サルビルサ

パリでの事件

3日以上たっても、言葉にならない。

こういうとき報道は迅速に、とか、日本のマスコミはどうしてこんなに遅いのだ、とか
その一方で、さっさと空爆を決め込み実行してしまうフランス政府って、なんなんだ? とか

音楽の会場で起こったことでも、あり
そもそも音楽を全く禁じ、標的としての人種識別としてしか利用しないひとびとがいる、という
それだけでも絶望させる世界観

13日の金曜日の出来事であり
キリスト教国に対する敵意としては出来すぎている感あり
(自分はキリスト教徒でもイスラム教徒でもないので、到底実感はし得ない、想像でしかない)

さらにはオスマン・トルコ陥落の日から97年目でもあるという。*

無差別な悪意は価値観をどこまでも破壊してしまう。または
価値観がどこまでも破壊された結果の無差別な悪意。
対話を完全に拒絶したレベルの状態
信じるものが根本的に異なる
それは「戦い」を見事に正当化してしまう。

突如として命を絶たれた人々、その周囲の人々、「街」に対していくら哀悼しても足りぬ思いと
その加害者はいったい誰なのか、という果てしない疑惑

既にここ10数年で明らかになったように、テロ(と呼ばれる無差別犯罪)は軍事力では抑えることはできない。
戦場ではなく、はっきりとした敵味方さえ存在しない混沌の中で起こる「テロリズム」。
混沌こそが、ごく普通の人間の暮らし。

それを壊す理由が、果てしなく拡大再生産される、それが「対テロ戦争」。

何も学ばず、互いに盲目になる指導者たち。
莫大な特需を受ける軍事産業。「敵」も「味方」もお客さん。
それが無限の「成長分野」だとでも思っている?

犠牲になるのは、いつも一般の人々。

なら、兵士なら犠牲になってもいいのか?
代々兵士の家もあれば、志願した人、経済上その他の理由でやむなく入隊した人もいるだろう。
自爆した人も、自爆攻撃を正当化され、叩き込まれた若者たちだろう。

三色旗をアイコンに重ねる人、それを咎める人。
分断や煽動に踊らされるまいと、何も言えなくなる人。

まともに考え出せば、果てしない矛盾と迷路。

揚げ足を取りあう人々を上から眺めて
声の大きな者が、待ってましたと勇ましく語る。
戦いを美化するために、ここぞと腕をふるう広報。

武器を取る者。

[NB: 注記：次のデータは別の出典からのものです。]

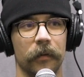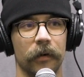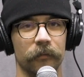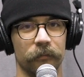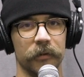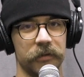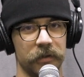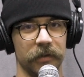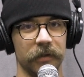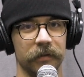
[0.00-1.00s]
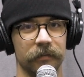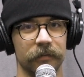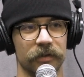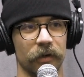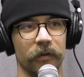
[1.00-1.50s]
Unfortunately.
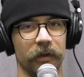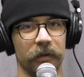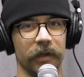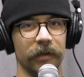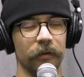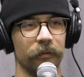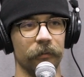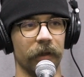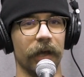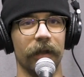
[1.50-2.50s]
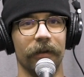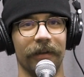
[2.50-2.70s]
Sorry that you had to go through that.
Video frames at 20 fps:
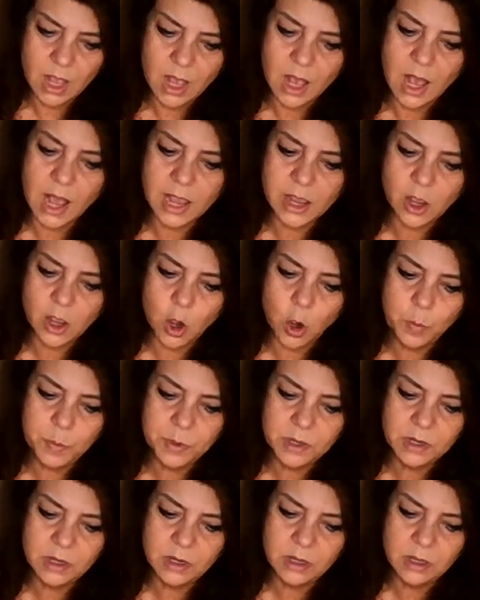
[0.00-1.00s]
I
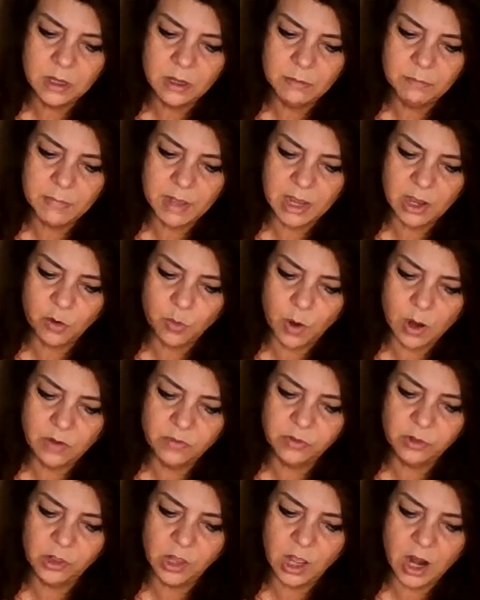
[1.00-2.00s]
open my
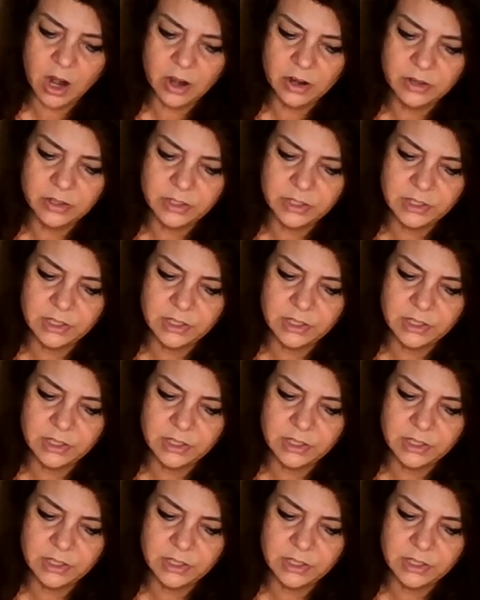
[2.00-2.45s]
grateful heart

いや、気づけば武器を取り、操縦席にいる者。

その先は、地獄。

どの言語であっても、それに値するもの。

ひとつ、いい絵本を紹介したい。

スズキコージ「サルビルサ」

出版社へのリンクが見つからなかったので、探してみてください。

ひとつの大きな答えが、そこにあるから。